EXERCISE DIRECTIONS: Your answer must be a single number: how many lines in the records include the word "with".

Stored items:
===
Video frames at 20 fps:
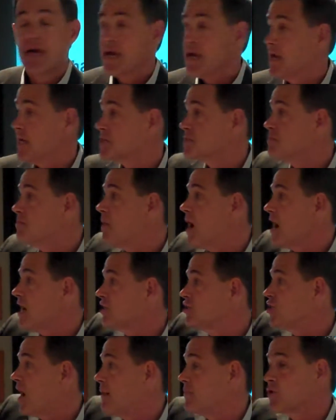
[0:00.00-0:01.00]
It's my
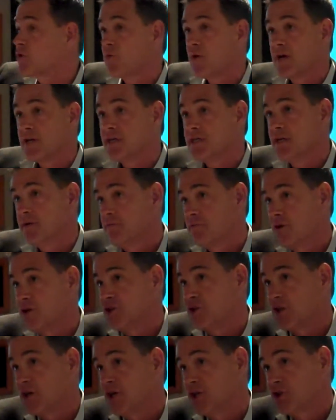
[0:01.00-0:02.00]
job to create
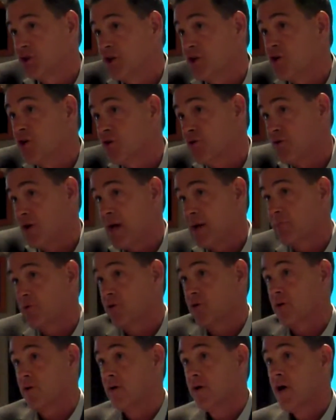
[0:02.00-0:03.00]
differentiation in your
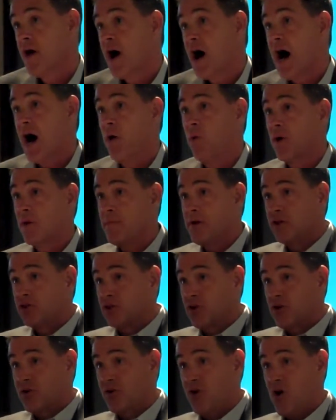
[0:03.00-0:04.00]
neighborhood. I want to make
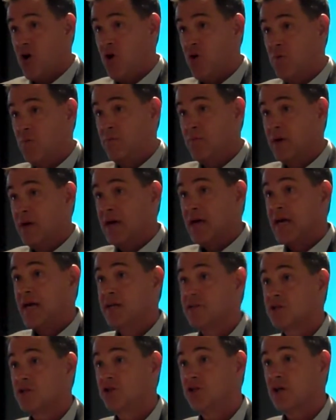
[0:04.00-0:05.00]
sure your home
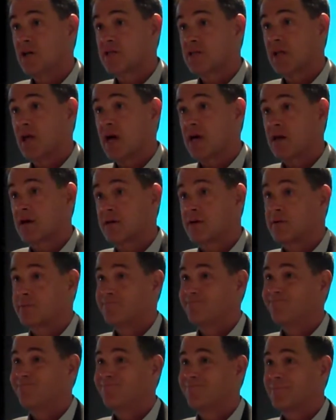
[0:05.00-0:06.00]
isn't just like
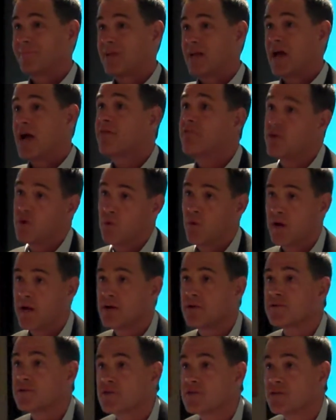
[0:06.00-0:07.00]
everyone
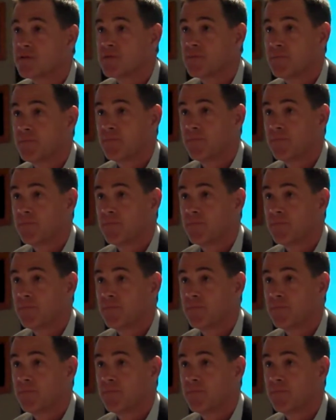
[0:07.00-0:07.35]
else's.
===
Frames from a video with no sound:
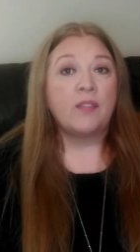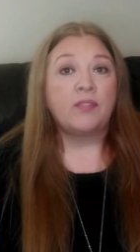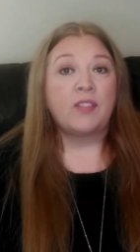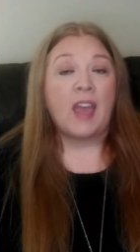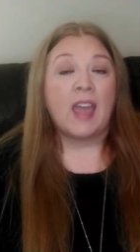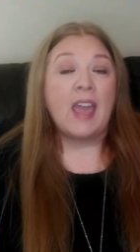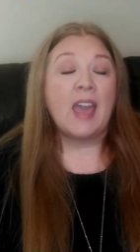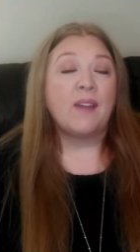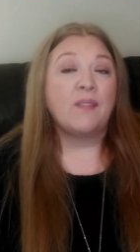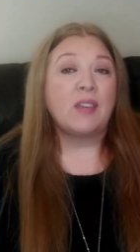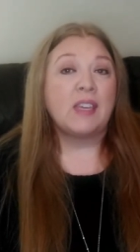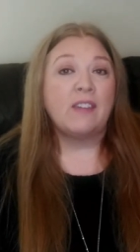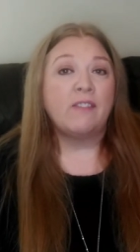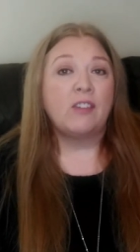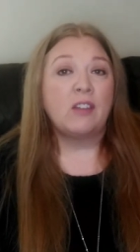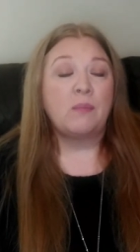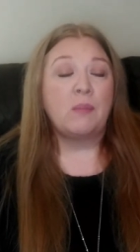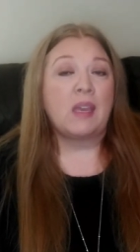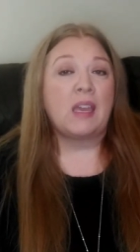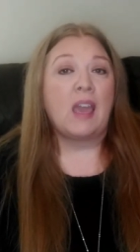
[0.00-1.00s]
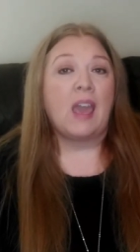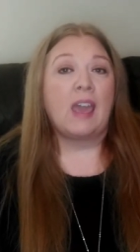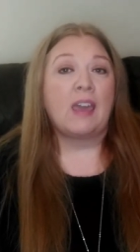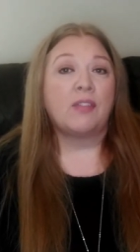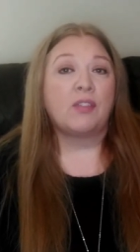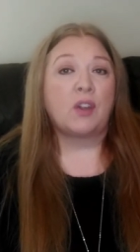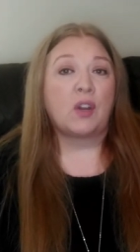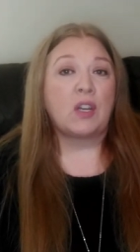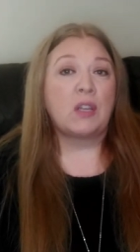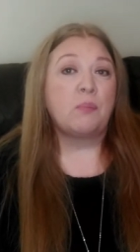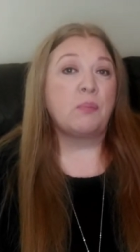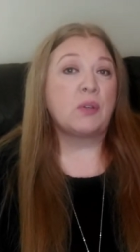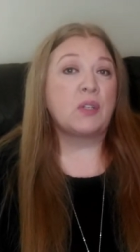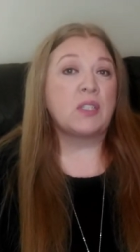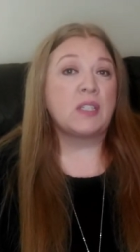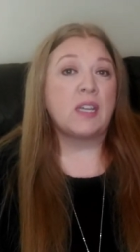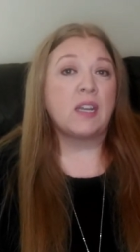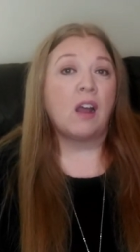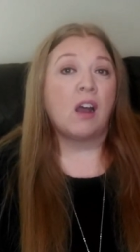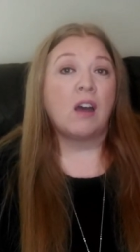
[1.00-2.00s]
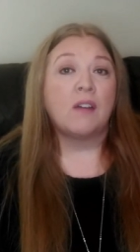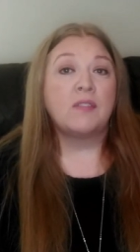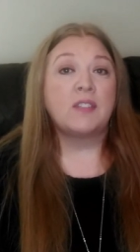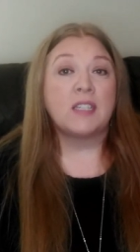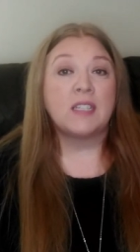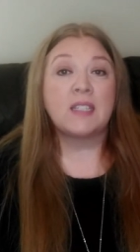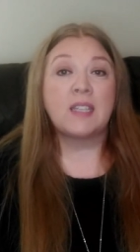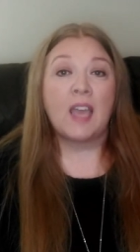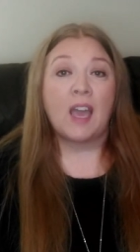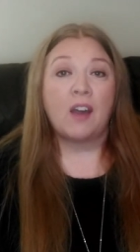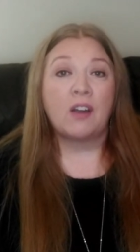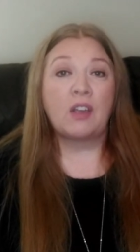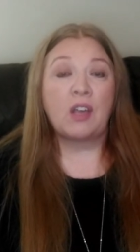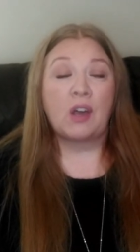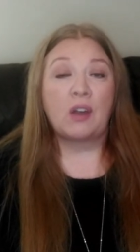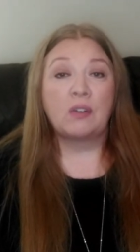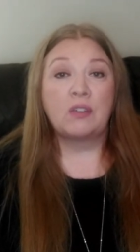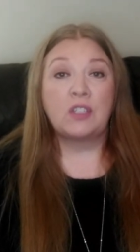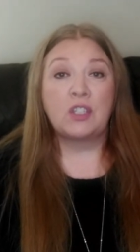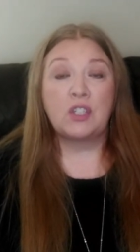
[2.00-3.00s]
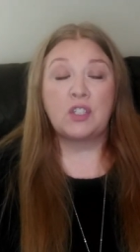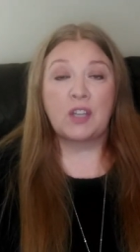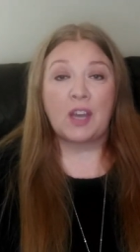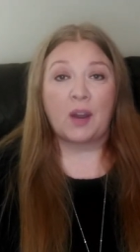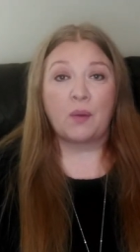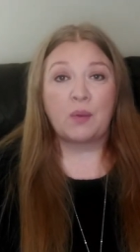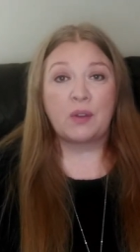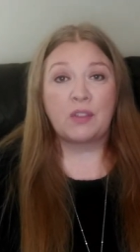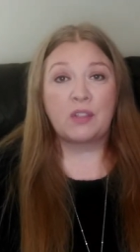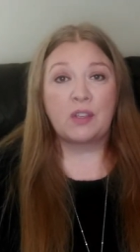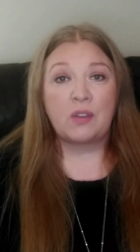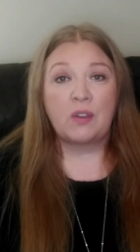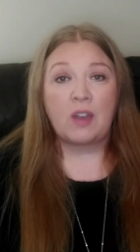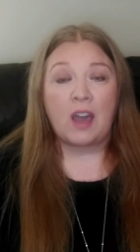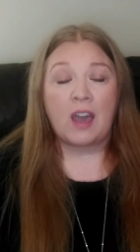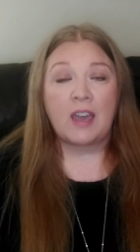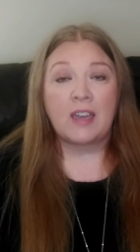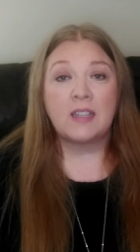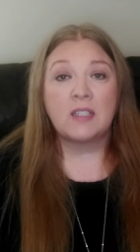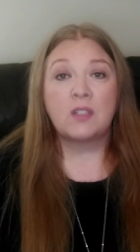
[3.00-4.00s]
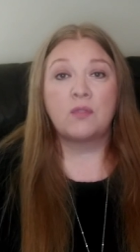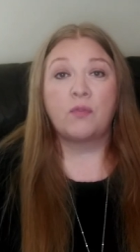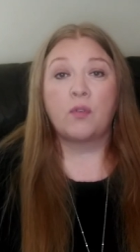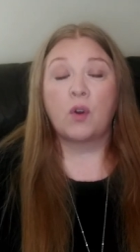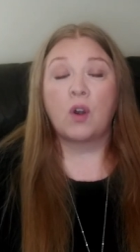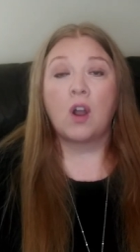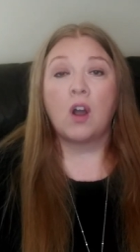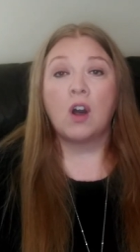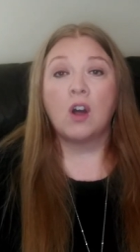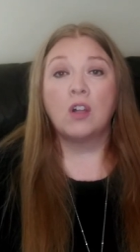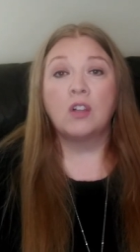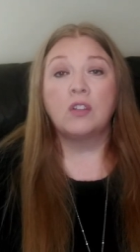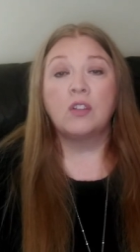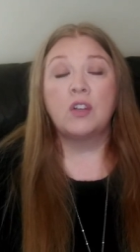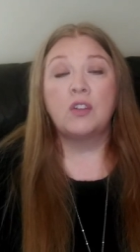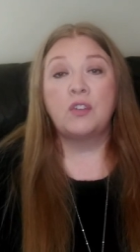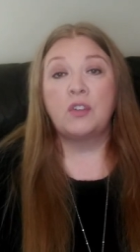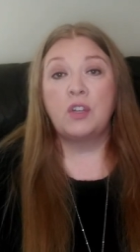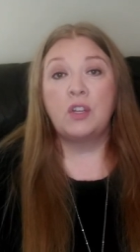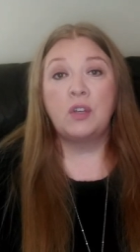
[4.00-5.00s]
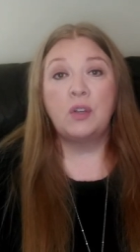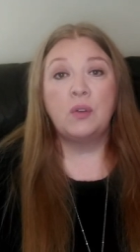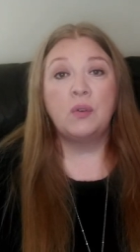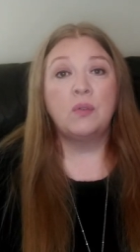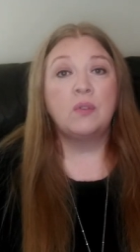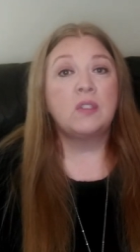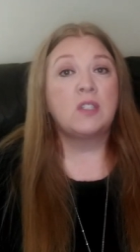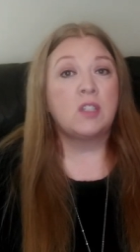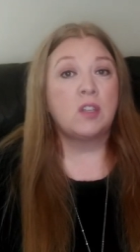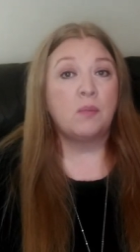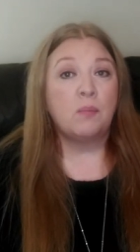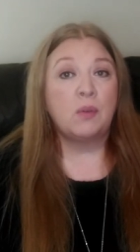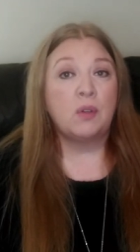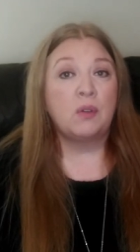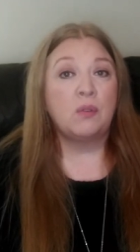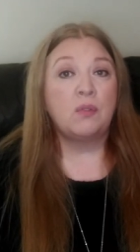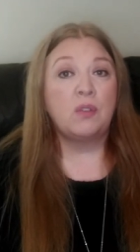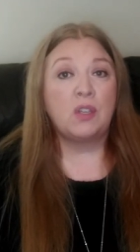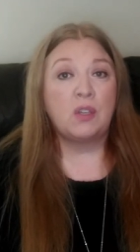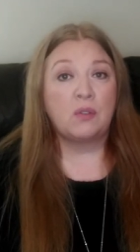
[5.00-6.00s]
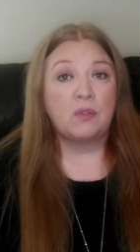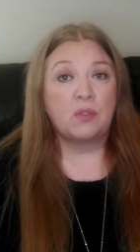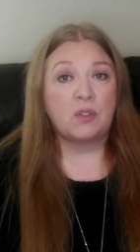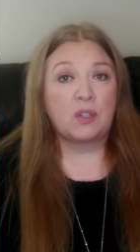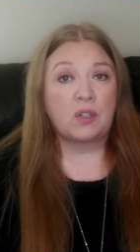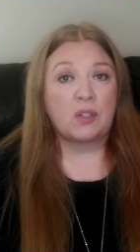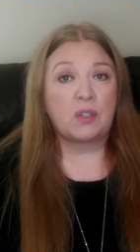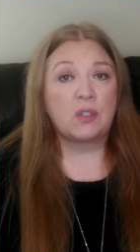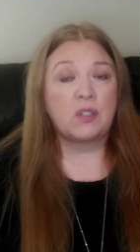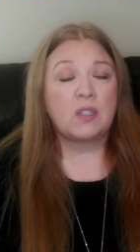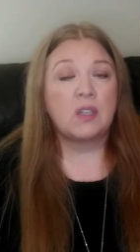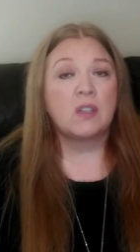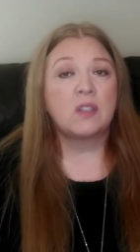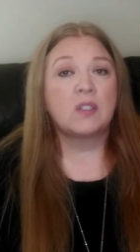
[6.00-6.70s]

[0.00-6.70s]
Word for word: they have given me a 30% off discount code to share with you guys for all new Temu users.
===
RESULT FOR THIS TASK: 2